Cuestión de inconstitucionalidad n.º 6599-2015, en relación con el artículo 21.3.a) del Decreto-ley de Cataluña 1/2009, de 22 de diciembre, de ordenación de los equipamientos comerciales, en lo que se refiere al inicio del cómputo del plazo para resolver las solicitudes de licencia, por posible vulneración del artículo 149.1.18 de la CE.
¿Qué dice esta ley?
**¿Qué es?** El Tribunal Constitucional admite a trámite una cuestión de inconstitucionalidad sobre una norma catalana.

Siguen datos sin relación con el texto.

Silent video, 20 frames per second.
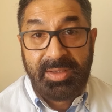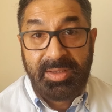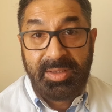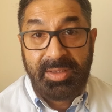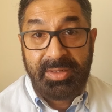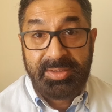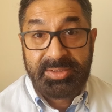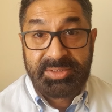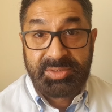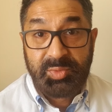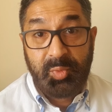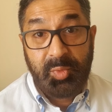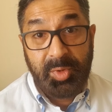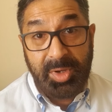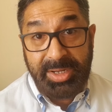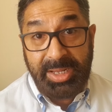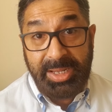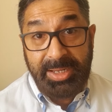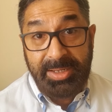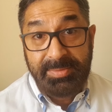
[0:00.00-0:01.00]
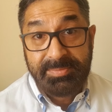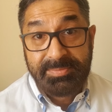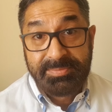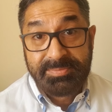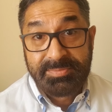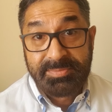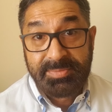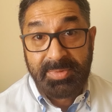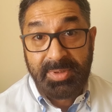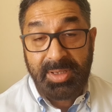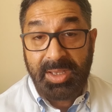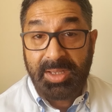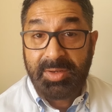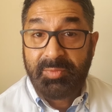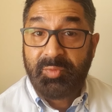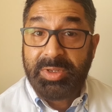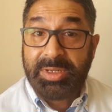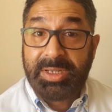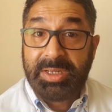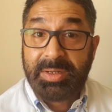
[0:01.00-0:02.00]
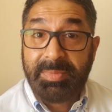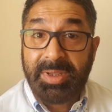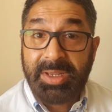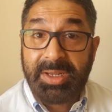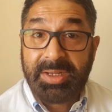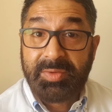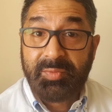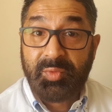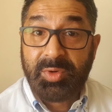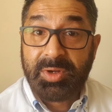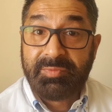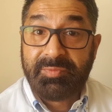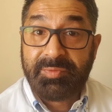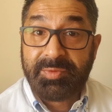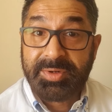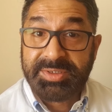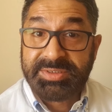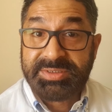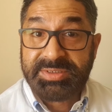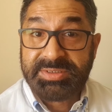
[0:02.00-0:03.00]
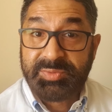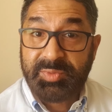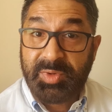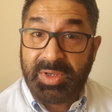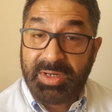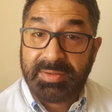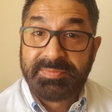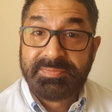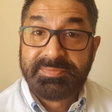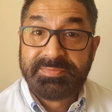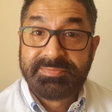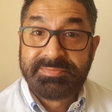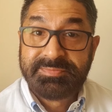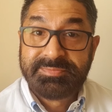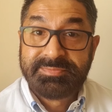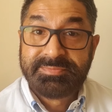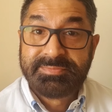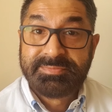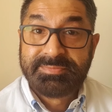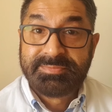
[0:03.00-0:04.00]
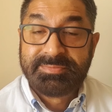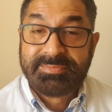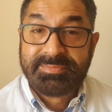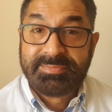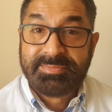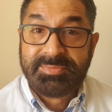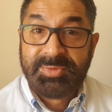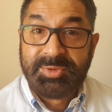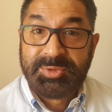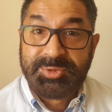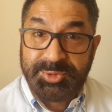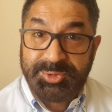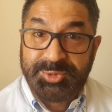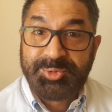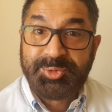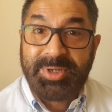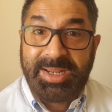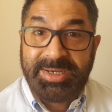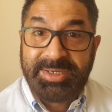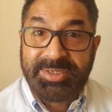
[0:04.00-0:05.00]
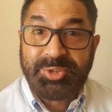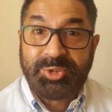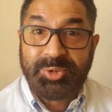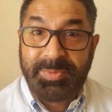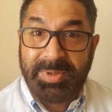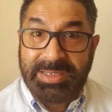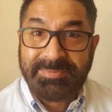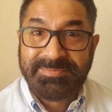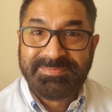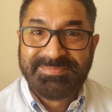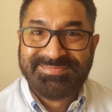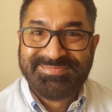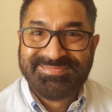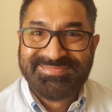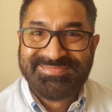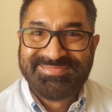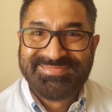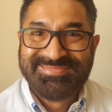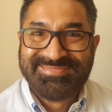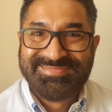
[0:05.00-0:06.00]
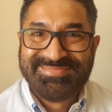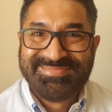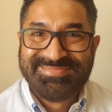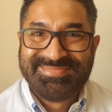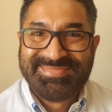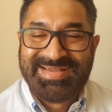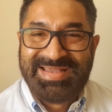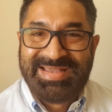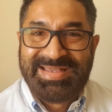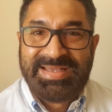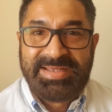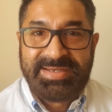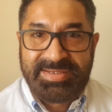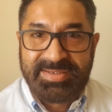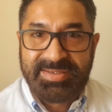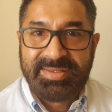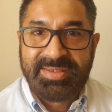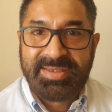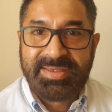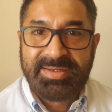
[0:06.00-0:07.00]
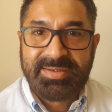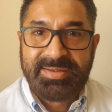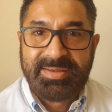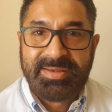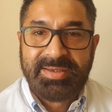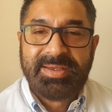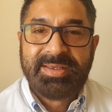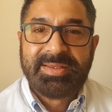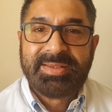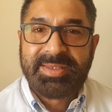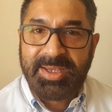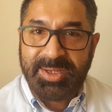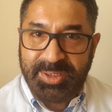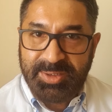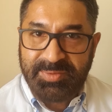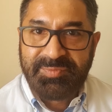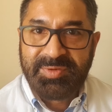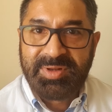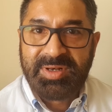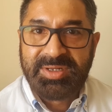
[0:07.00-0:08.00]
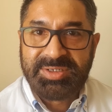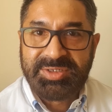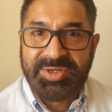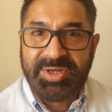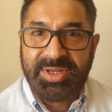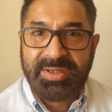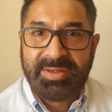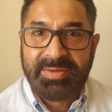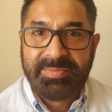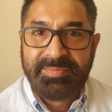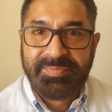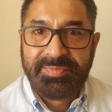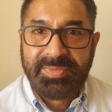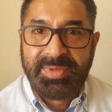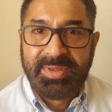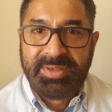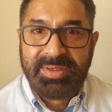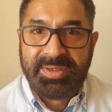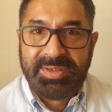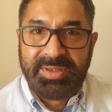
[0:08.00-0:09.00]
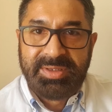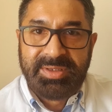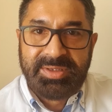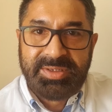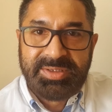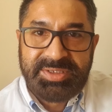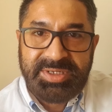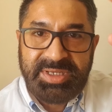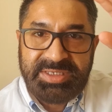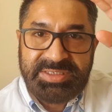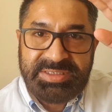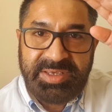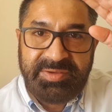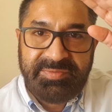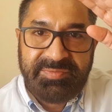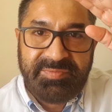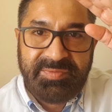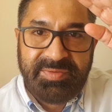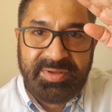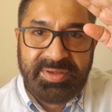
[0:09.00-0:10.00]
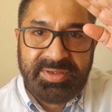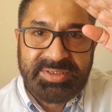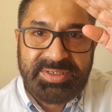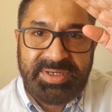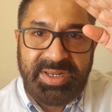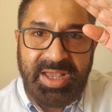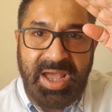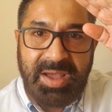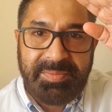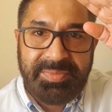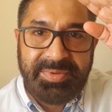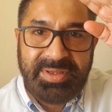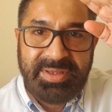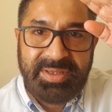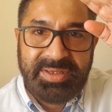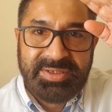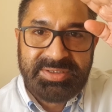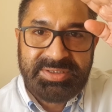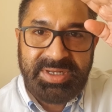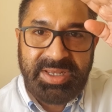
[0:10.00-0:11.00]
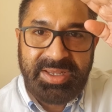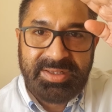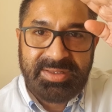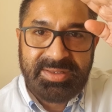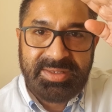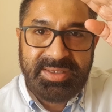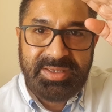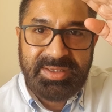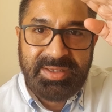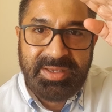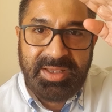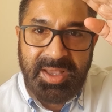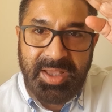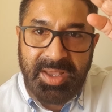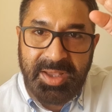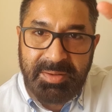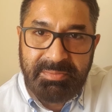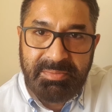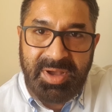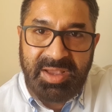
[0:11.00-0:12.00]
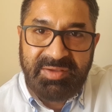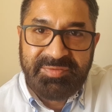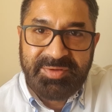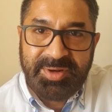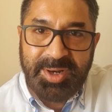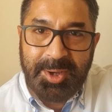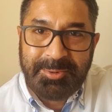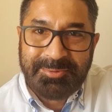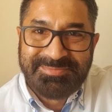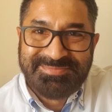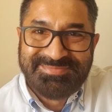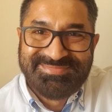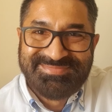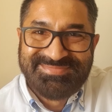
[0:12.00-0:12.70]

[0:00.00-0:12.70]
It's working and we can make it work for us as well. So do write into me. Till then, thank you for listening. Stay safe, stay happy, stay healthy. Bye for now.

Se trata de una decisión judicial de 19 de enero de 2016 que permite que el tribunal examine si el artículo 21.3.a) del Decreto-ley de Cataluña 1/2009, que regula los equipamientos comerciales, incumple la Constitución española. **¿A quién afecta?** Afecta a todos aquellos que son partes en el procedimiento ordinario número 408-2012 que originó esta cuestión. Estos tienen derecho a presentarse ante el Tribunal Constitucional para participar en el proceso. También afecta potencialmente a cualquier persona que deba solicitar licencias comerciales en Cataluña, ya que se cuestionan las reglas sobre los plazos para resolver esas solicitudes. **¿Qué cambia o establece?** El Tribunal Constitucional ordena que la Sala Segunda sea la encargada de examinar si es válido cómo Cataluña fija cuándo comienza a contar el tiempo que tiene la administración para responder a solicitudes de licencia comercial. Establece un plazo de quince días, a partir de la publicación de este edicto, para que las partes interesadas se presenten ante el tribunal si desean participar en el análisis de constitucionalidad.
💬 Contexto ciudadano
El Decreto-ley catalán de 2009 regulaba equipamientos comerciales con criterios propios para el cómputo de plazos administrativos, mientras que la normativa estatal establecía estándares generales. La inconstitucionalidad cuestionada radica en si Cataluña, al determinar cuándo comienza el plazo para responder solicitudes de licencia, invade competencias estatales sobre bases de licencias conforme al artículo 149.1.18 de la Constitución. Otras comunidades autónomas han experimentado conflictos similares en materia comercial, aunque Cataluña destaca como pionera en esta regulación descentralizada. Al admitir la cuestión, el Tribunal Constitucional reconoce duda fundada sobre la validez constitucional de la norma. Para el ciudadano comerciante, esto resulta crucial: el punto de inicio del plazo determina directamente cuántos meses aguardará para obtener licencia, impactando costes operacionales e inversión empresarial.